Ask HN: What do you enjoy most about your job? - ramon-luis
I’m currently changing jobs&#x2F;careers. I’m mid 30’s - leaving finance, which was rich in $$ but poor in meaning (for me - nothing inherently wrong with finance or money).  I want to be intentional in choosing a job where I find more intrinsic meaning.<p>I feel like it can be easy to list the faults in a job to know what to avoid, but I’m interested in learning what makes a job great.  There’s a rich, diverse community on HN and would love to learn more about what people enjoy most about their work.<p>- What’s the most rewarding part(s) of your job?<p>- What part(s) of your work makes you excited?<p>- What part(s) of your work makes you proud?
======
Regardsyjc
What’s the most rewarding part(s) of your job? > I'm an Amazon business owner
so I get to work on whatever I want in that there's a great variety in the
work I can/need to do. It feels good to tackle tough projects, complete them,
and reap the rewards.

What part(s) of your work makes you excited? > Learning something new that
intimidates or scares the crap out of me. When I'm researching product ideas
or launching a new physical product, I'm always researching something new and
then becoming as much of a domain expert as possible on it. I love learning
and would do this for free, so I like that I can pursue my interests/tickle my
curiosities and also make money.

What part(s) of your work makes you proud? > It's rewarding to clearly see the
results of your work in $ but I don't actually find my work that rewarding
yet. The more I learned about the industry, the sadder I've become. When I can
create products that are more sustainable and ethical, I'll be a lot prouder
and happier.

------
tudelo
A few things.
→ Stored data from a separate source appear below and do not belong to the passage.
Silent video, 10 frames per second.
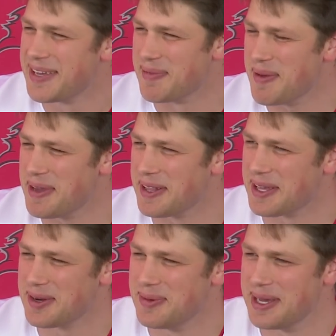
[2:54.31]
Maybe a
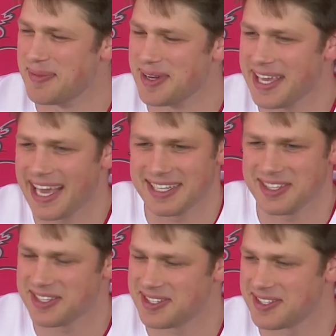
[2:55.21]
little bit, but yeah,
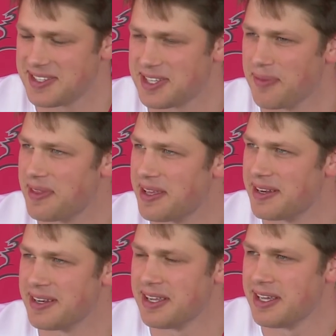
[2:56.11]
it's just
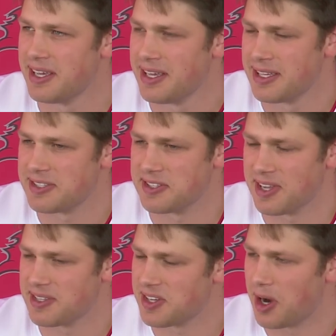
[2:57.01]
something
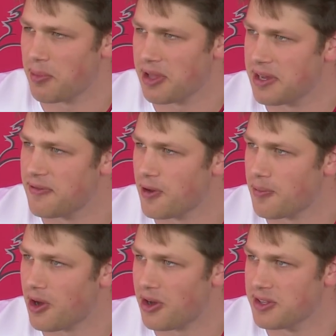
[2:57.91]
since I started playing
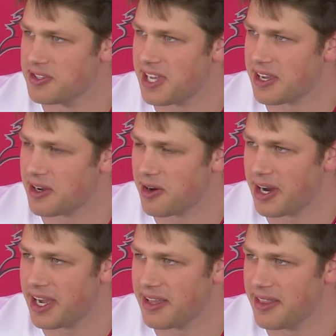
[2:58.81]
football in second
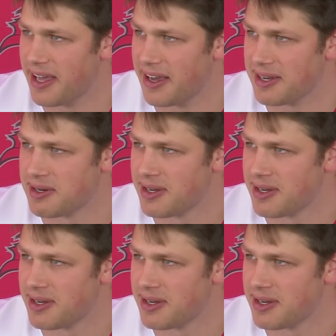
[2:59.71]
grade that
I have a good amount of flexibility in work time. Also, 24 days
of paid vacation on top of all federal holidays. A low amount of oversight in
to what solutions I chose for specific problems. Also, I work on software that
makes extremely useful and vital data (weather) more accessible, so I like to
think I'm having a net-positive impact on human quality of life. Of course,
there are cons. Pay is median for DC/MD area for my level but it's not bad at
all given my cost of living.

------
tixocloud
I lead analytics in retail banking and the most rewarding part of my job is
using data/analytics/technology to improve business performance. Nothing sexy
about retail banking but I hope to gain invaluable experience and help either
shape the culture from within or start a bank of my own. The possibilities of
what might come in the future is what excites me. Solving problems through
technology also gives me great joy.

------
IpV8
I work on communication systems for cutting edge home renewable energy
systems. It has its good days and its stressful days, but overall engineering
solutions to complex and meaningful problems rocks pretty hard.